Regain de tensions raciales?
Dans un tweet samedi, Donald Trump avait appelé les Américains à s'unir, quand les manifestants craignent que son élection n'exacerbe les tensions raciales dans le pays. L'organisation américaine de défense des droits civiques SPLC (Southern Poverty Law Center) a recensé sur son site internet 200 incidents à caractère raciste depuis l'élection de Trump mardi.
Des dizaines de milliers de manifestants ont encore défilé samedi, plus de 10.000 à New York et autant à Los Angeles, plusieurs milliers à Chicago. Epingle à nourrice à la poitrine, devenue symbole de soutien aux minorités attaquées par la candidat républicain pendant la campagne, ils expriment leurs craintes d'une poussée de xénophonie dans tout le pays.
Selon un sondage ABC News/Washington Post, 74% des Américains jugent cependant légitime l'élection de Donald Trump, avec des variations fortes selon les camps politiques: 99% des partisans du nouveau président reconnaissent l'élection, mais seulement 58% des partisans de sa rivale Hillary Clinton.
Retour aux thèses complotistes dans le camp Trump
Autre signe d'un retour aux antiennes de la campagne, à la ligne complotiste en l'occurrence, Kellyanne Conway a laissé entendre dimanche que beaucoup des manifestants étaient "payés" par les démocrates pour défiler.
Le président élu, lui, s'en est aussi pris aux médias, l'une de ses cibles favorites depuis plus d'un an, en l'occurrence le New York Times, visé par trois tweets cinglants dimanche, dont l'un accusait le quotidien d'être "malhonnête" dans sa couverture.
Dans l'entretien à CBS, Donald Trump explique qu'il continuera à communiquer sur le réseau social, qui l'a "aidé" à remporter l'élection, mais plus modérément que pendant la campagne.
Trump prépare son futur gouvernement
Les regards restaient tournés dimanche vers la tour Trump à New York, dans laquelle le président élu passe le week-end pour préparer son futur gouvernement. "Il reçoit beaucoup de visiteurs", a reconnu Mme Conway. Parmi ces derniers figuraient samedi Nigel Farage, président du parti europhobe et anti-immigrés Ukip, qui a soutenu le vote britannique en faveur d'une sortie du Royame-Uni de l'Union européenne (Brexit).
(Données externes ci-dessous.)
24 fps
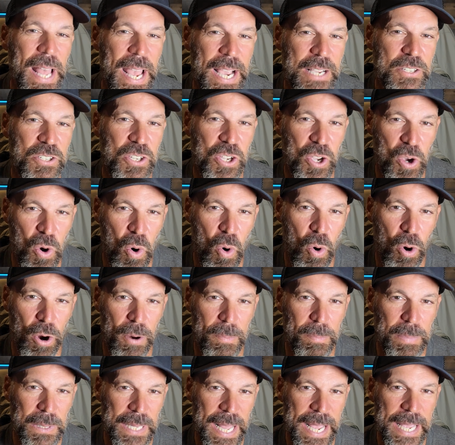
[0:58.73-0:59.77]
X Core
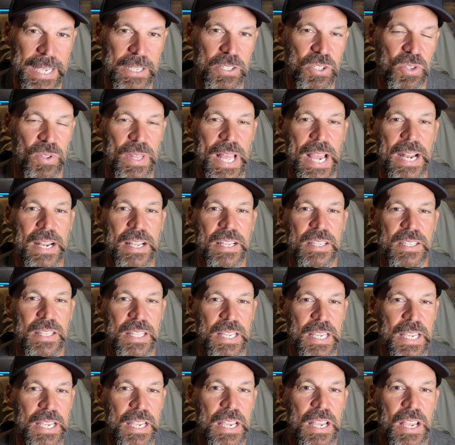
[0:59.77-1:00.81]
Blank, so that is
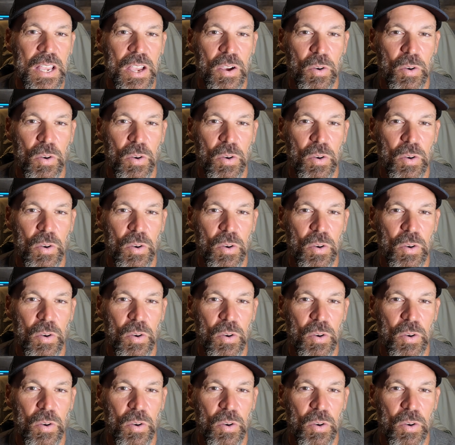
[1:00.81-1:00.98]
the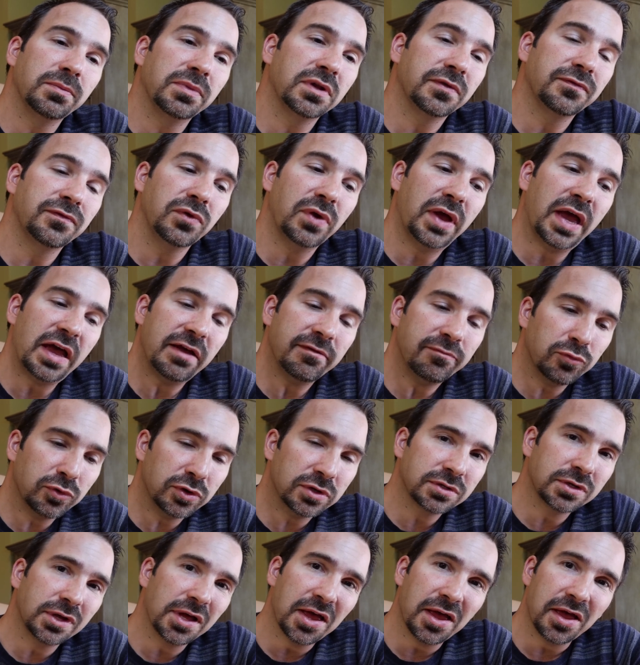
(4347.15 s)
But if you have more
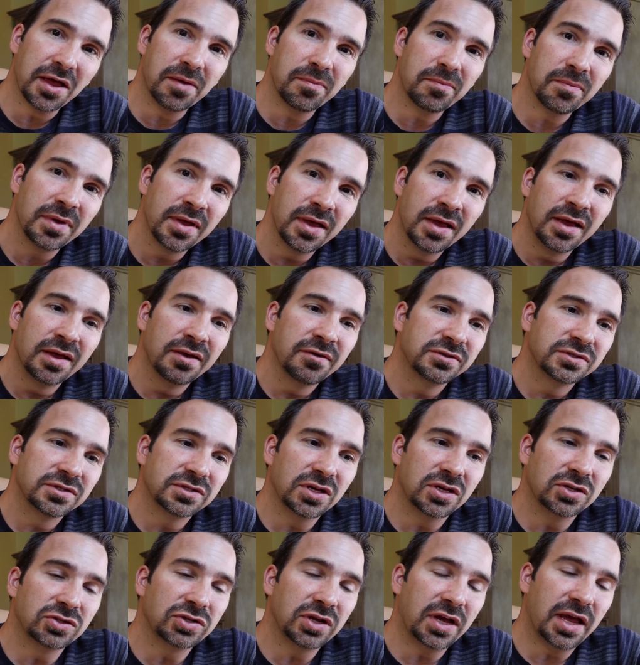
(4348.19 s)
time,
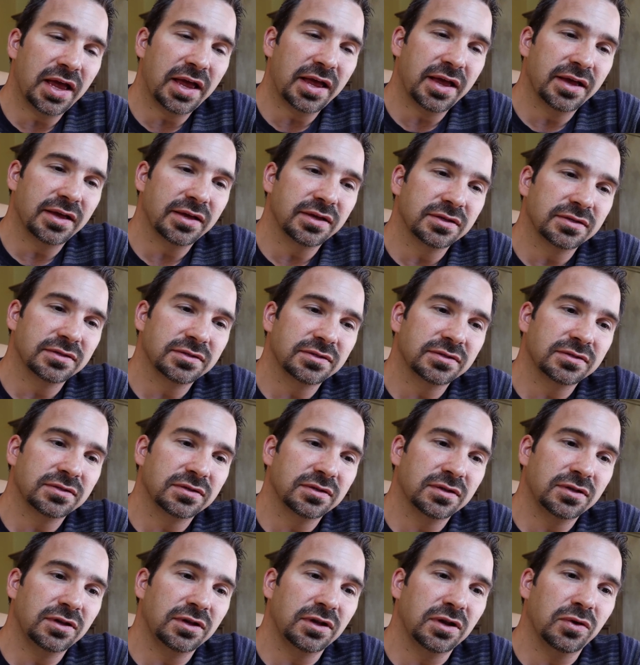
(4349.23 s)
such as
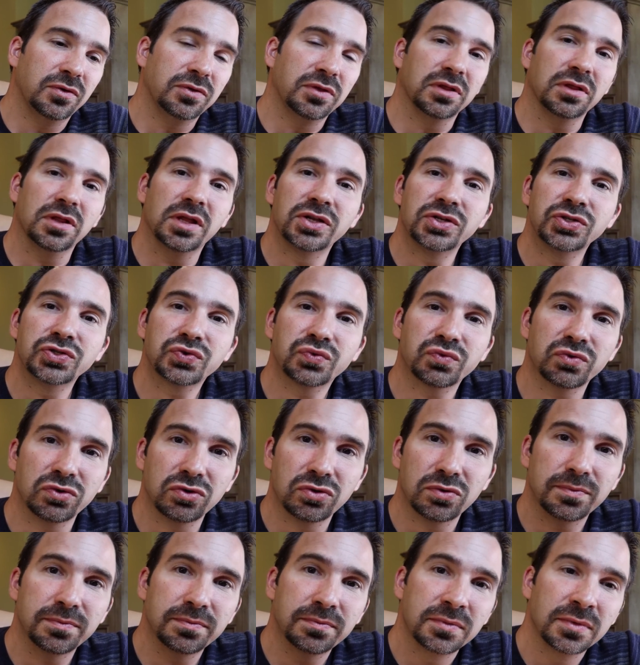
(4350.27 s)
you know in the
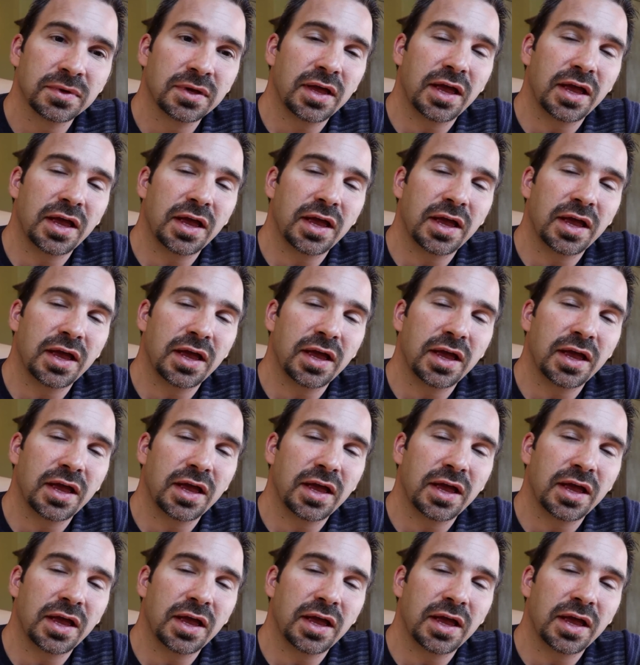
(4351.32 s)
lunchroom,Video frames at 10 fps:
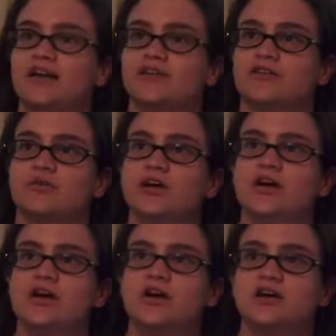I don't know.
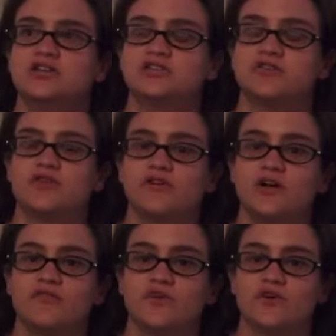So for a
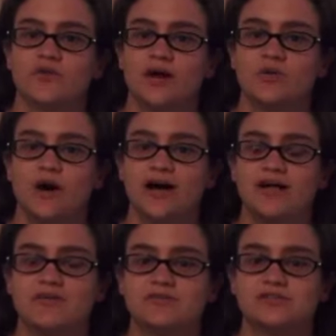long, for quite a while,
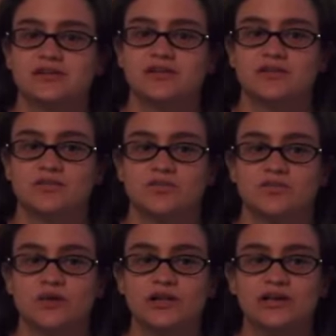I was
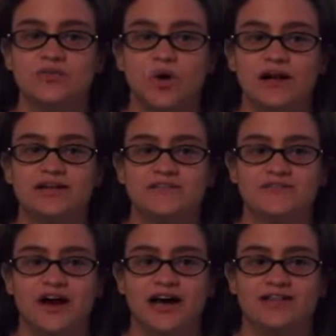really wanting to
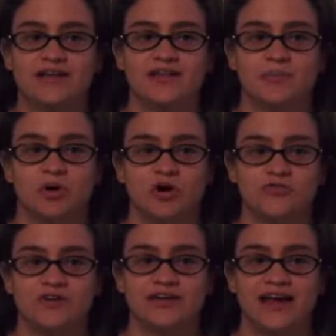find like the
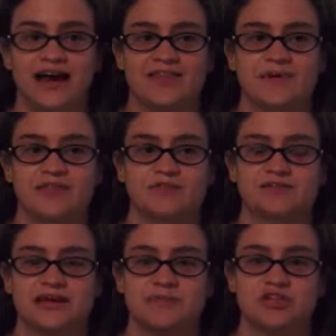perfect athame that
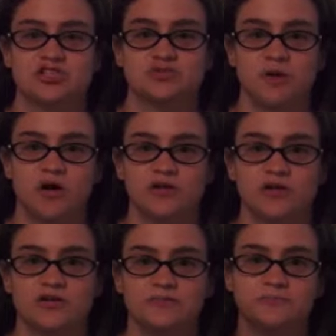was like much
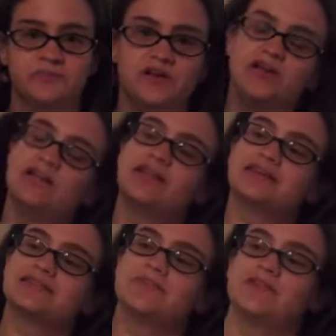smaller,
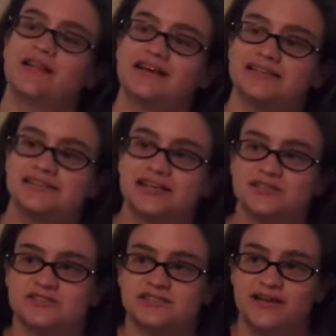like something like a
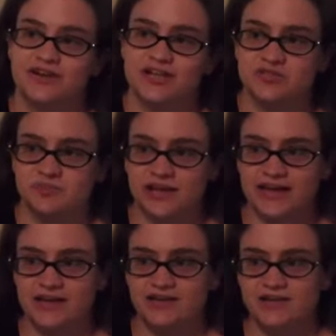six or seven inch
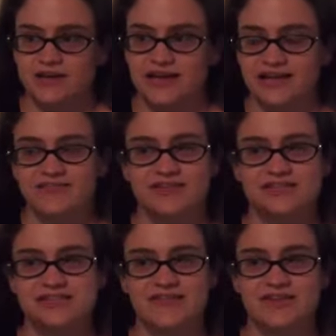blade. And even
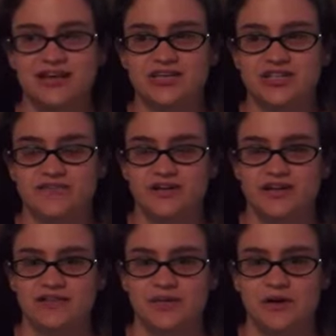seven inch, I felt
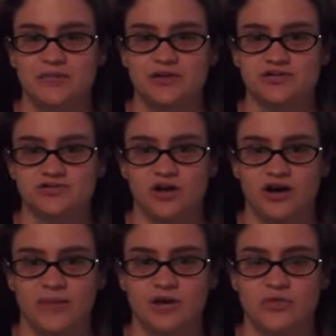like that might be too
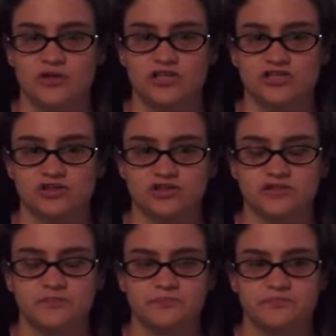long. I'm not really sure.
Kellyanne Conway a promis samedi une annonce "imminente" pour le poste de "chief of staff", le puissant secrétaire général de la Maison Blanche qui orchestrera toute l'administration du nouveau président populiste. Elle a confirmé que le président du parti républicain Reince Priebus faisait partie des candidats.
Un autre prétendant cité à cette fonction est le patron de sa campagne et chef du site d'informations Breitbart News, Stephen Bannon, avec lequel la député française d'extrême-droite Marion Maréchal-Le Pen, nièce de la présidente du Front national, a dit samedi avoir l'intention de travailler.
En marge de la transition présidentielle, Donald Trump a demandé par l'intermédiaire de ses avocats le report du procès pour des fraudes supposées de son université éponyme, qui doit normalement démarrer le 28 novembre.
Ses avocats ont expliqué que le futur président devait préparer sa prise de fonction et serait désavantagé s'il ne pouvait témoigner en personne.